> [WHAT NEEDS TO BE DONE]: Starting at the line that contains "[00:00:01.50 to 00:00:01.80]", write out every line to the end of the records below exactly, and leave out the pictures.

[Opening DATA FOR THIS TASK section]

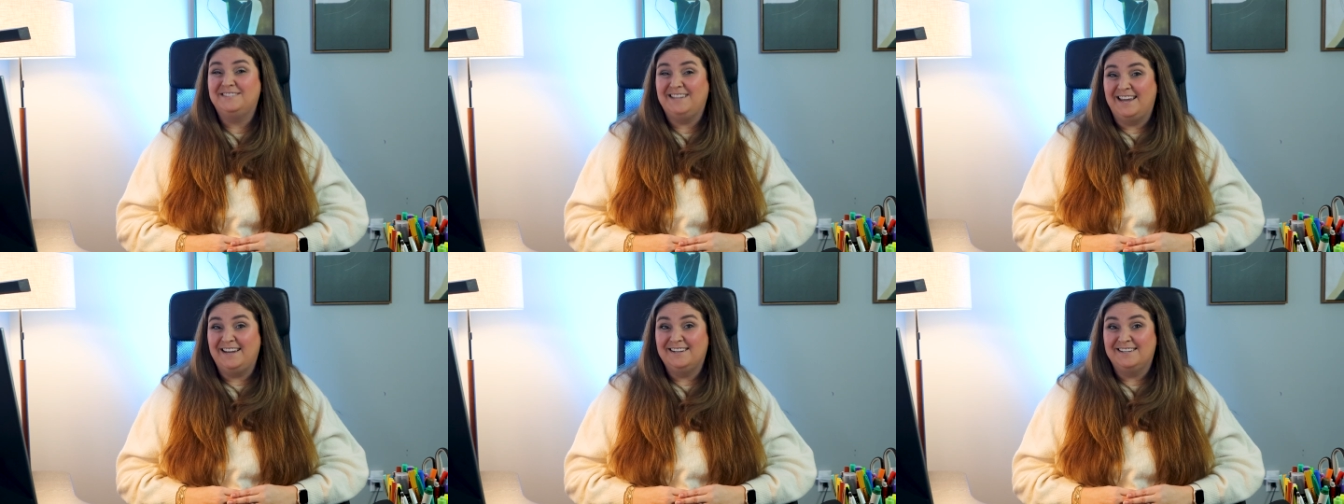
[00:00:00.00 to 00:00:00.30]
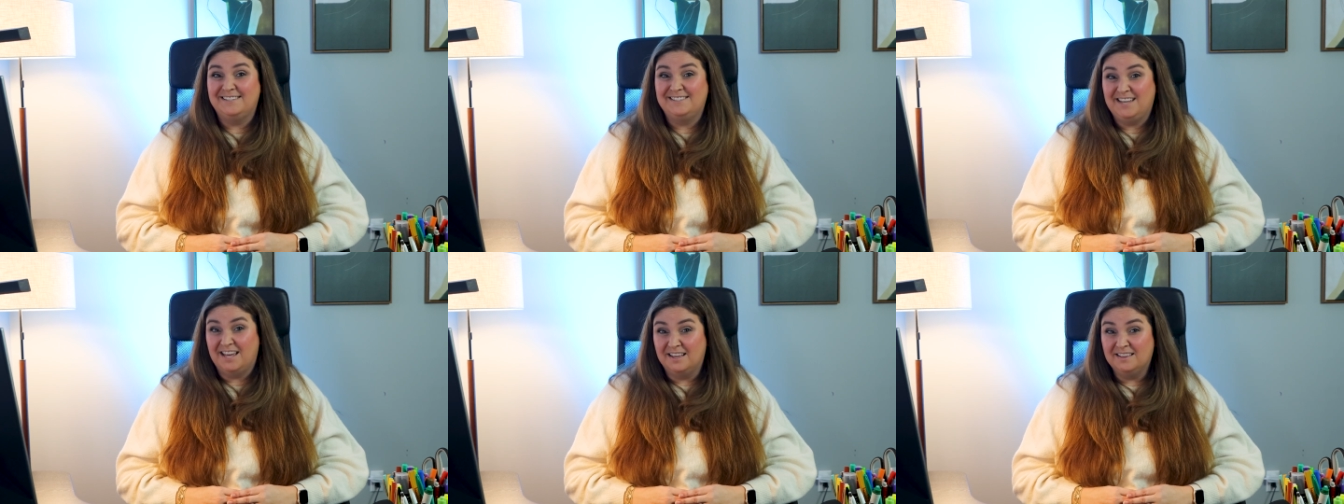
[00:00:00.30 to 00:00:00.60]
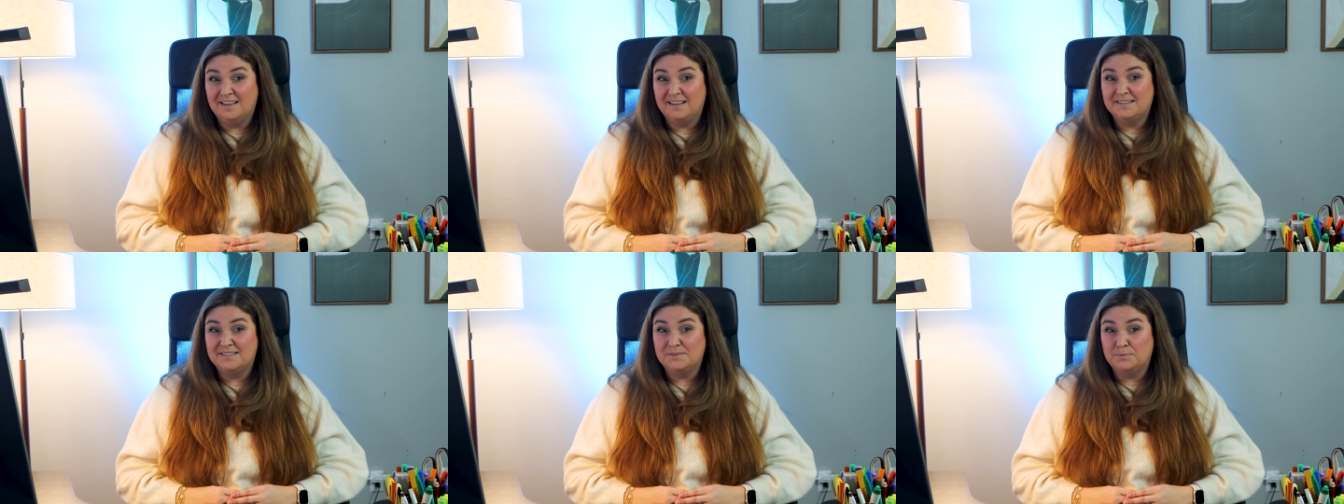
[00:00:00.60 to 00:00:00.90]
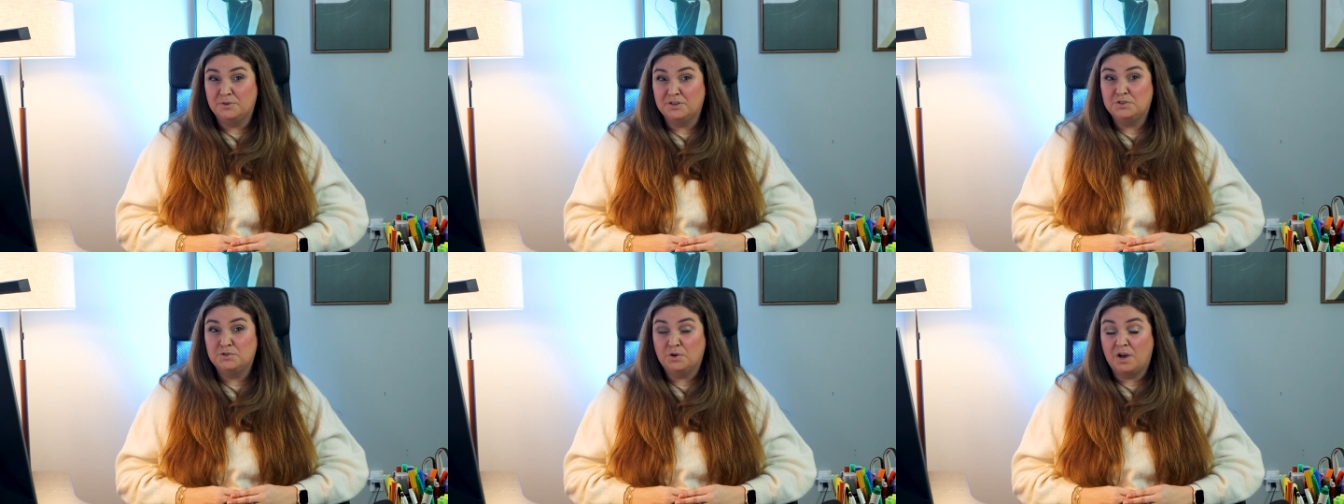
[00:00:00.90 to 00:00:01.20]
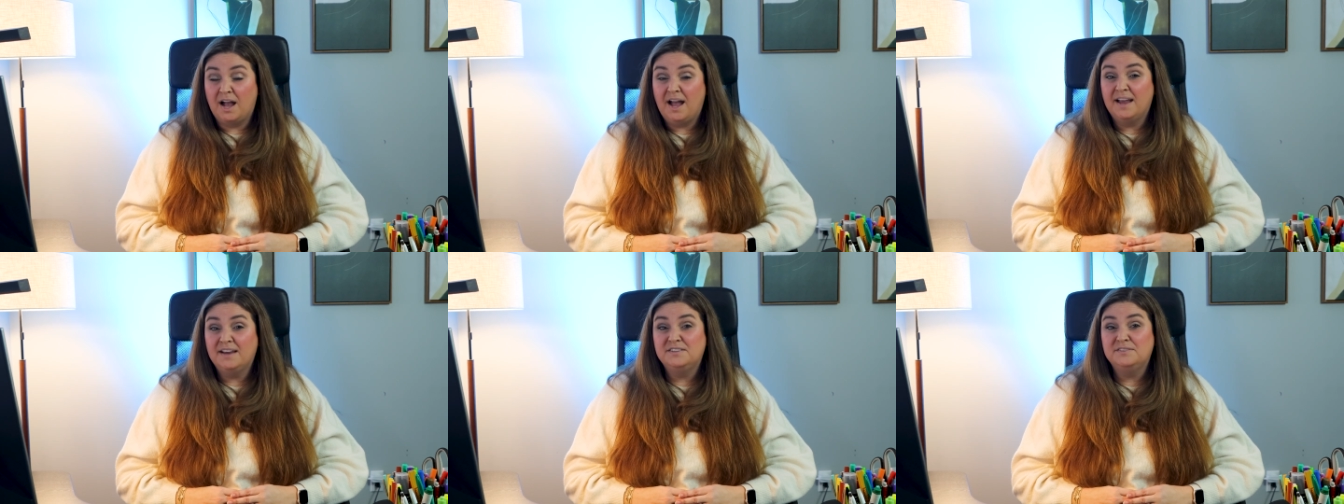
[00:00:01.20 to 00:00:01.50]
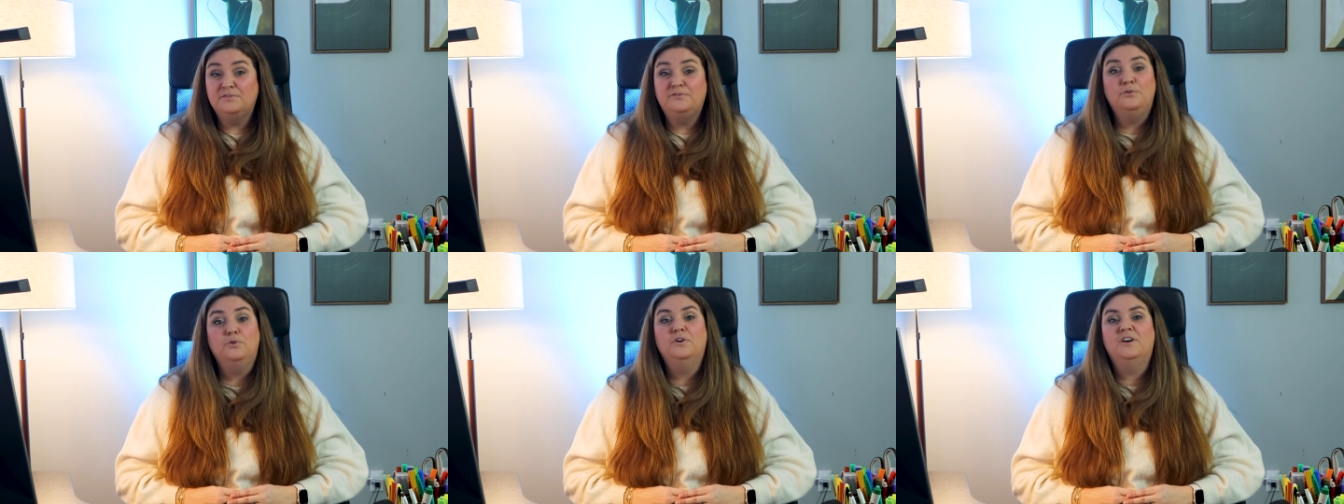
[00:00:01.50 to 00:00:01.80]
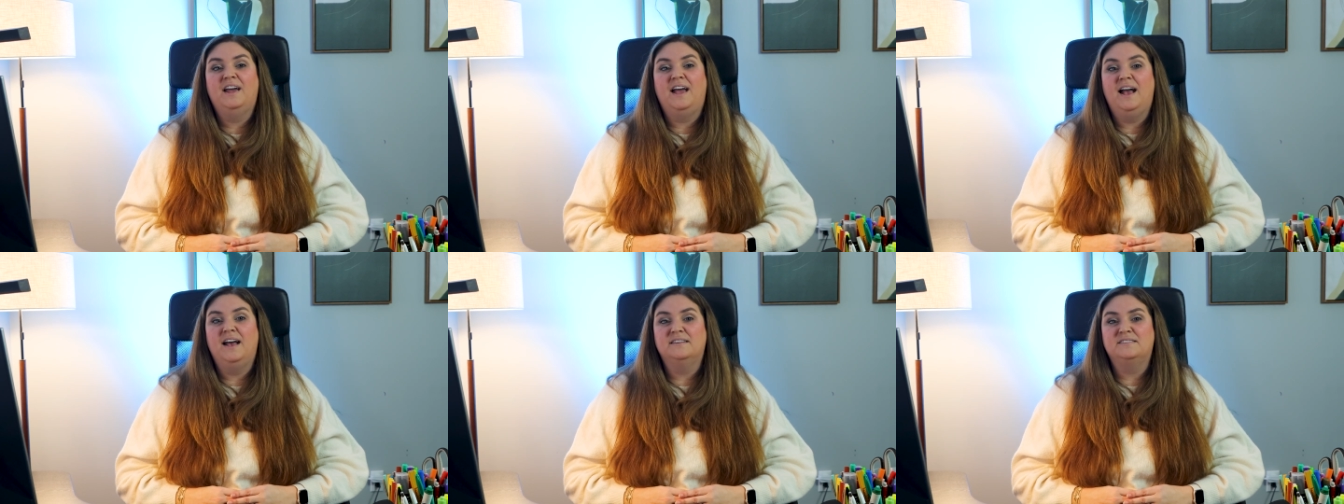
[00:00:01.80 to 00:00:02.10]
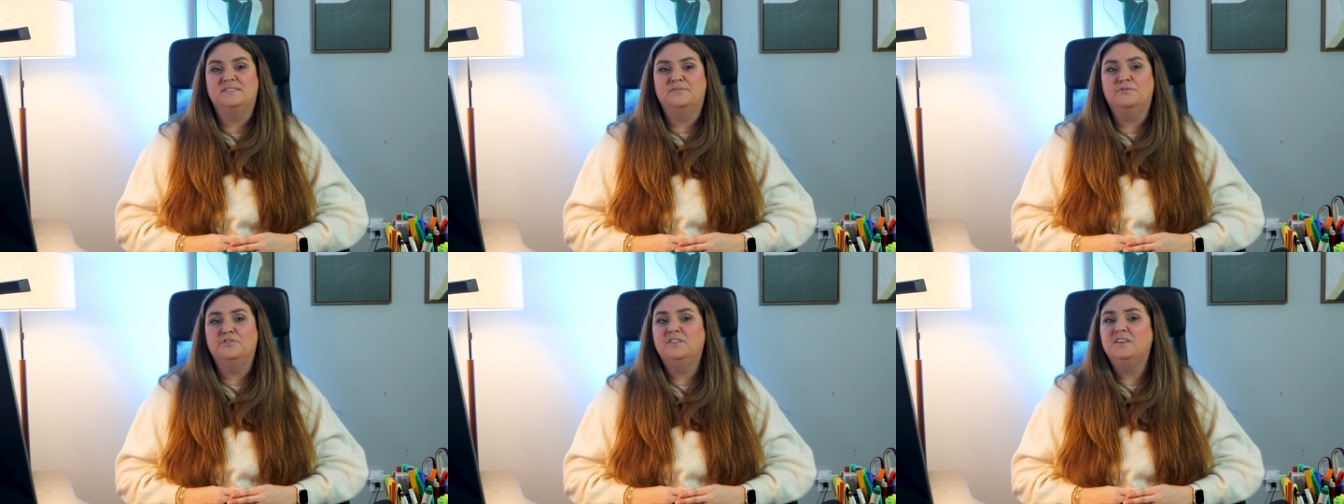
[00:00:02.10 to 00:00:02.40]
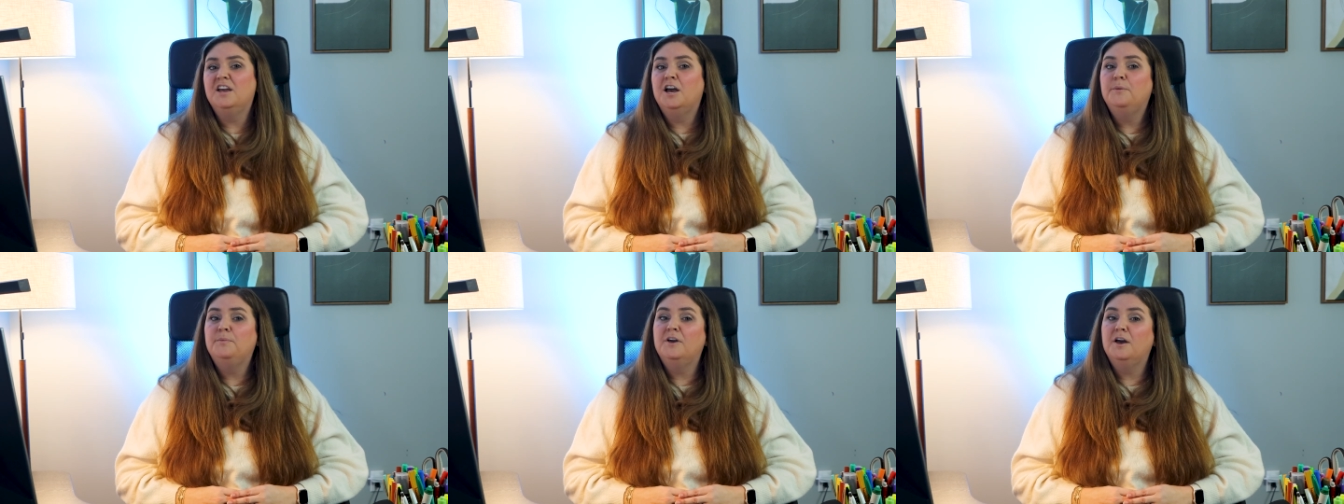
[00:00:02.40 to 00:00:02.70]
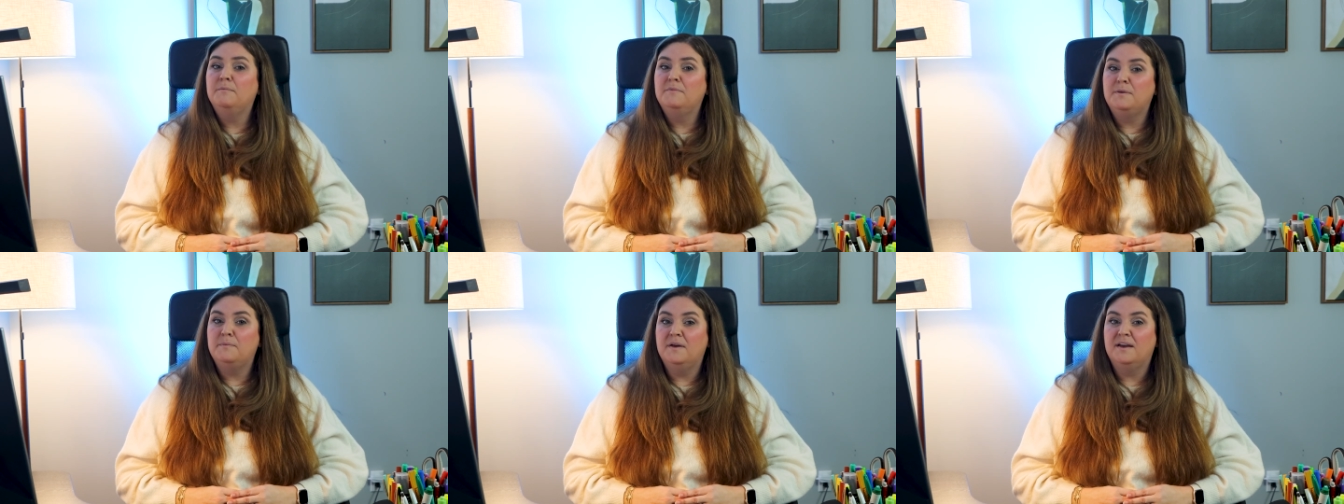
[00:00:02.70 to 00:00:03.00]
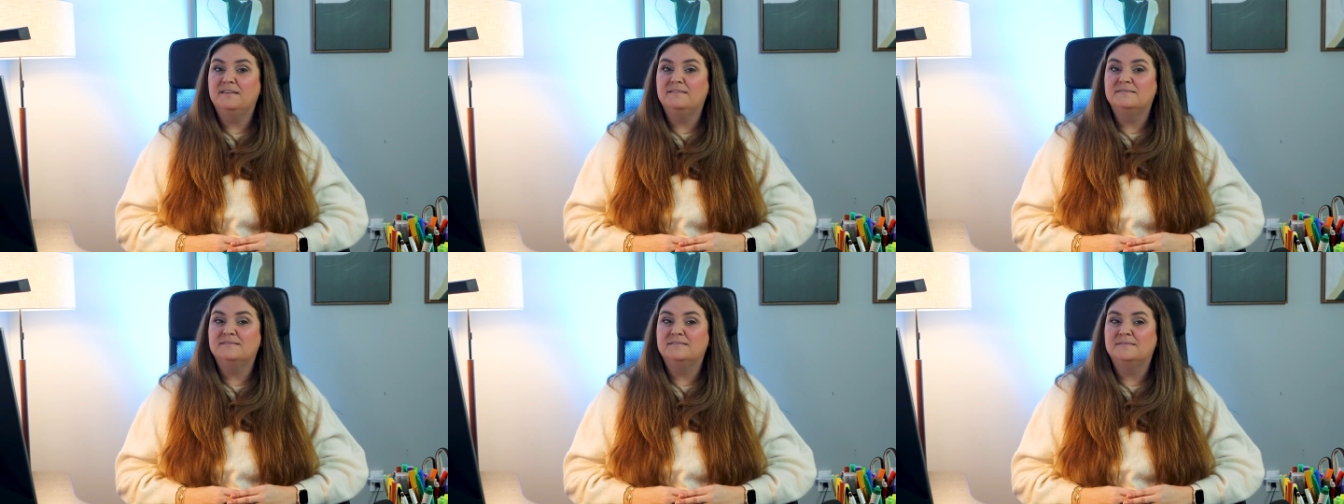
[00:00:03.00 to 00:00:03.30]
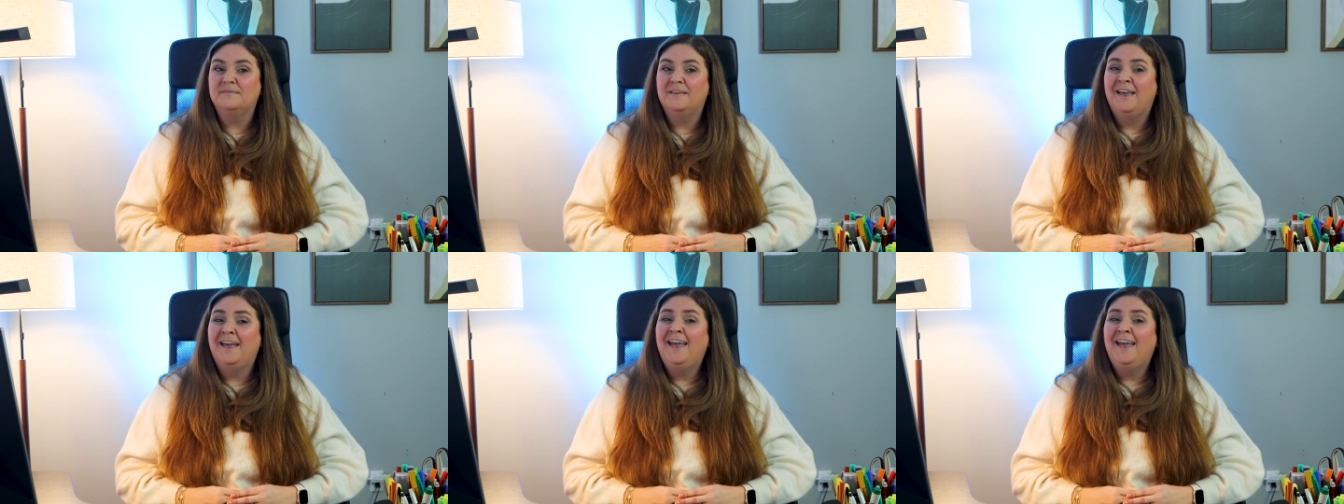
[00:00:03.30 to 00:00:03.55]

data tell us when trying to forecast for the upcoming months,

[Closing DATA FOR THIS TASK section]

> [SOLUTION FOR THIS TASK]:
[00:00:01.50 to 00:00:01.80]
[00:00:01.80 to 00:00:02.10]
[00:00:02.10 to 00:00:02.40]
[00:00:02.40 to 00:00:02.70]
[00:00:02.70 to 00:00:03.00]
[00:00:03.00 to 00:00:03.30]
[00:00:03.30 to 00:00:03.55]

data tell us when trying to forecast for the upcoming months,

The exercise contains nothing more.